**Task to carry out:** Transcribe the records below exactly as they appear, omitting any pictures.

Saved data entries
BEGIN
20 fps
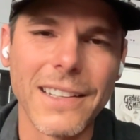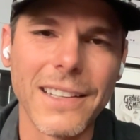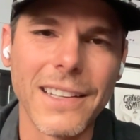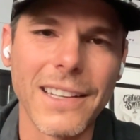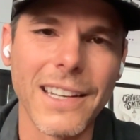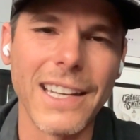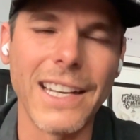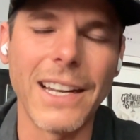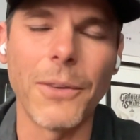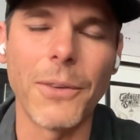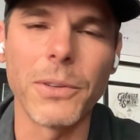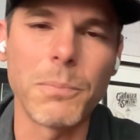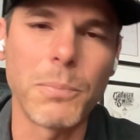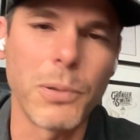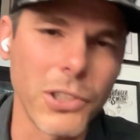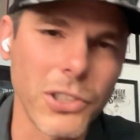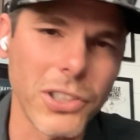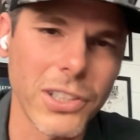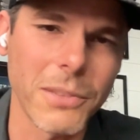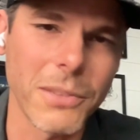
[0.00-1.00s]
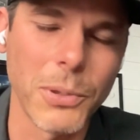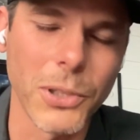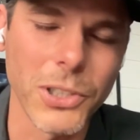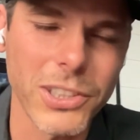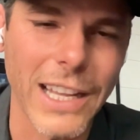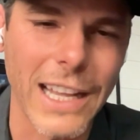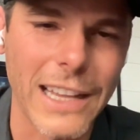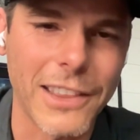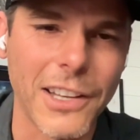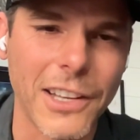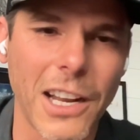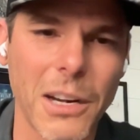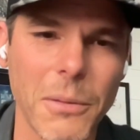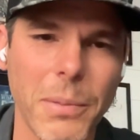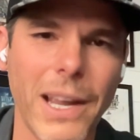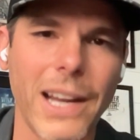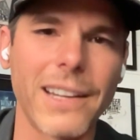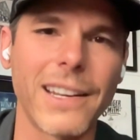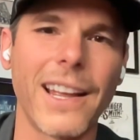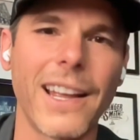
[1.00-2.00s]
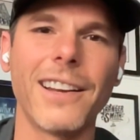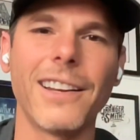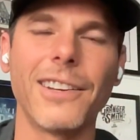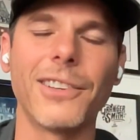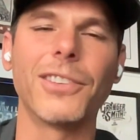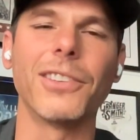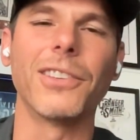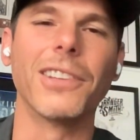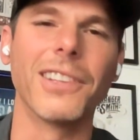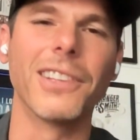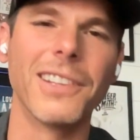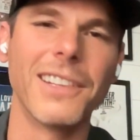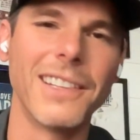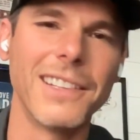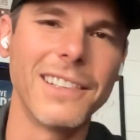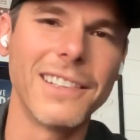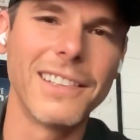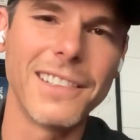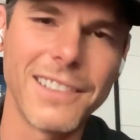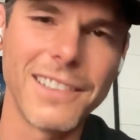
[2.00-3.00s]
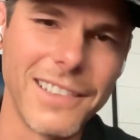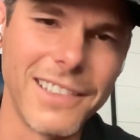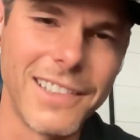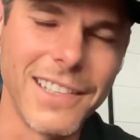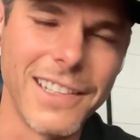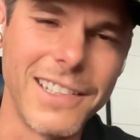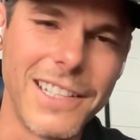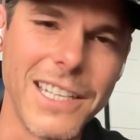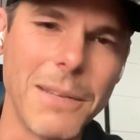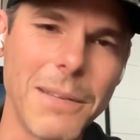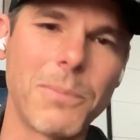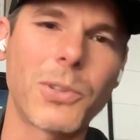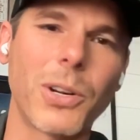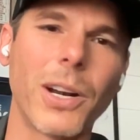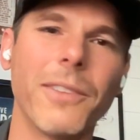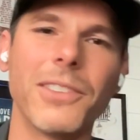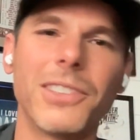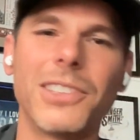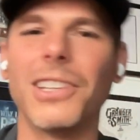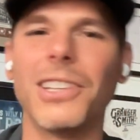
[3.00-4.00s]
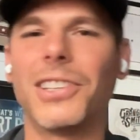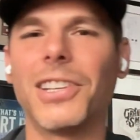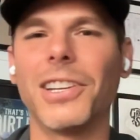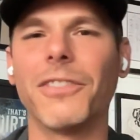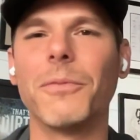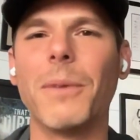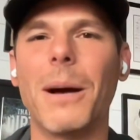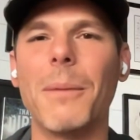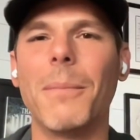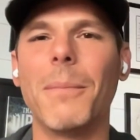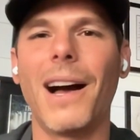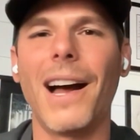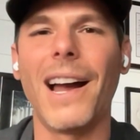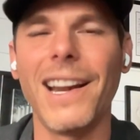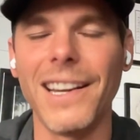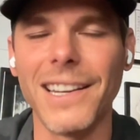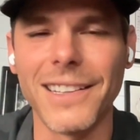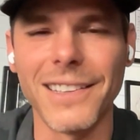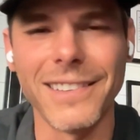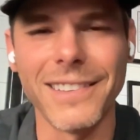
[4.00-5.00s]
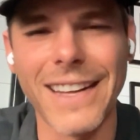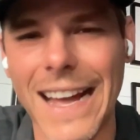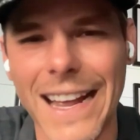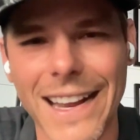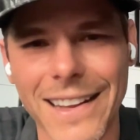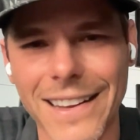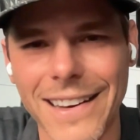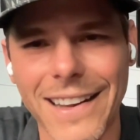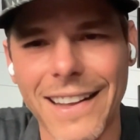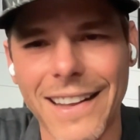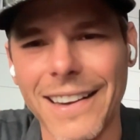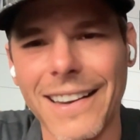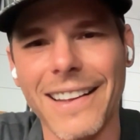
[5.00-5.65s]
And I would push that thought back down into the deep crevices of my mind and go, no,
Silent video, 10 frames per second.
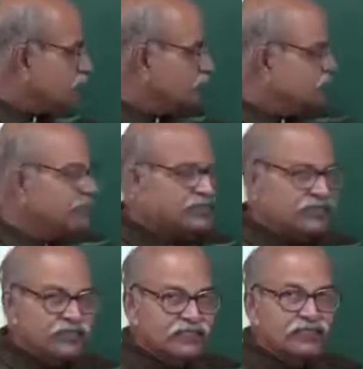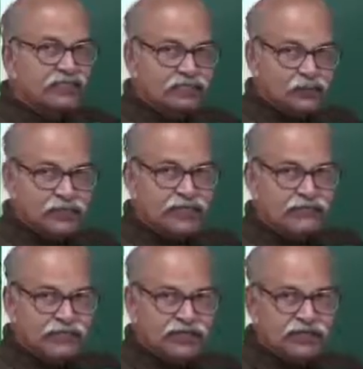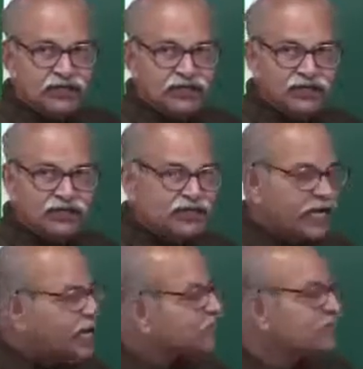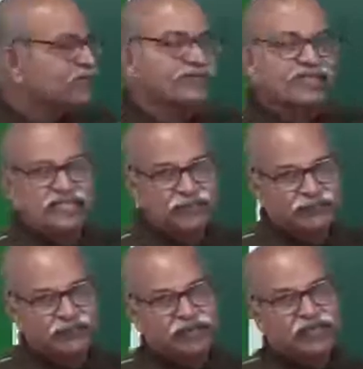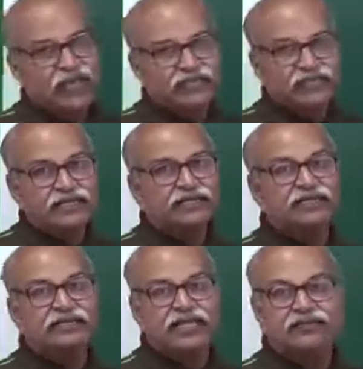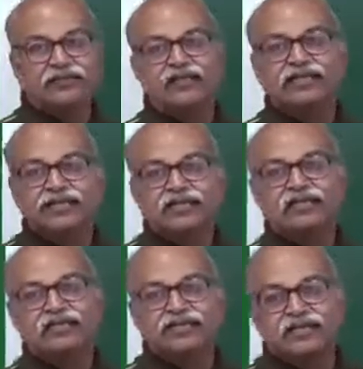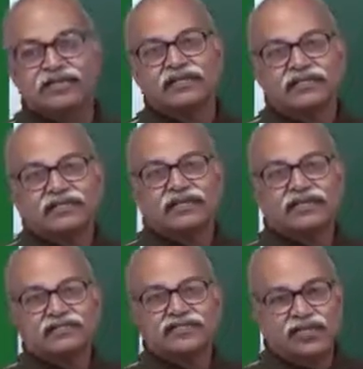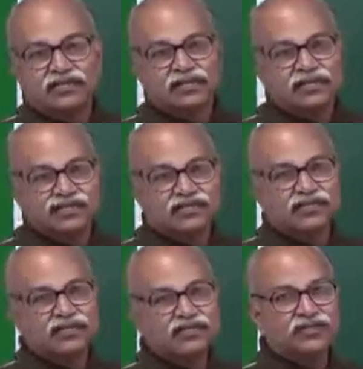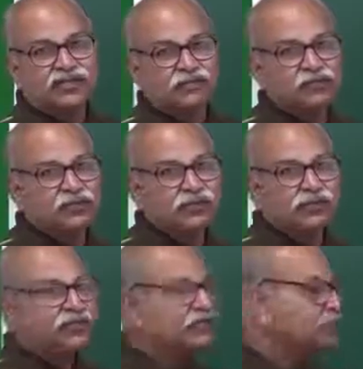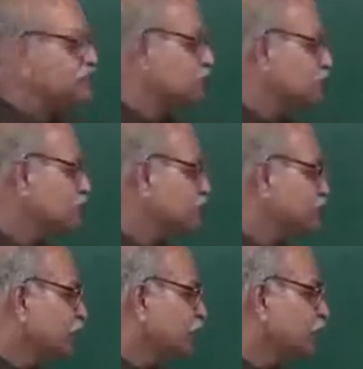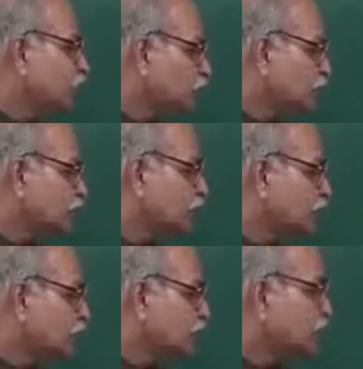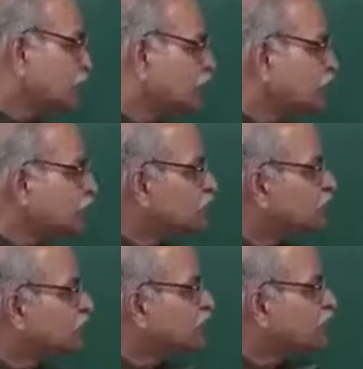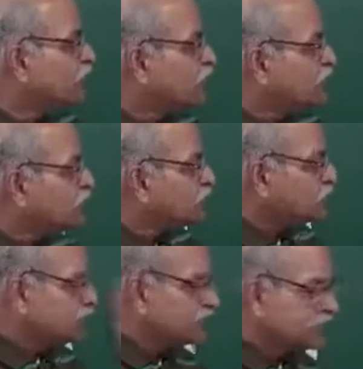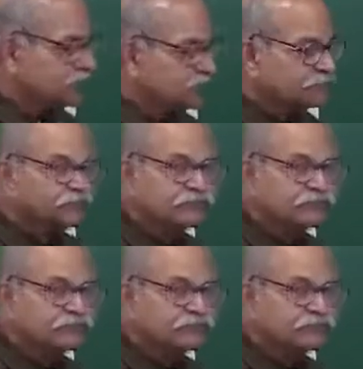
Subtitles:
will increase. The total remains constant. As in SHM, kinetic energy and potential energy, they are exchanged between themselves, and total energy remains constant. So that's the kind of oscillations.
END
**Answer section:**
20 fps
[0.00-1.00s]
[1.00-2.00s]
[2.00-3.00s]
[3.00-4.00s]
[4.00-5.00s]
[5.00-5.65s]
And I would push that thought back down into the deep crevices of my mind and go, no,
Silent video, 10 frames per second.
Subtitles:
will increase. The total remains constant. As in SHM, kinetic energy and potential energy, they are exchanged between themselves, and total energy remains constant. So that's the kind of oscillations.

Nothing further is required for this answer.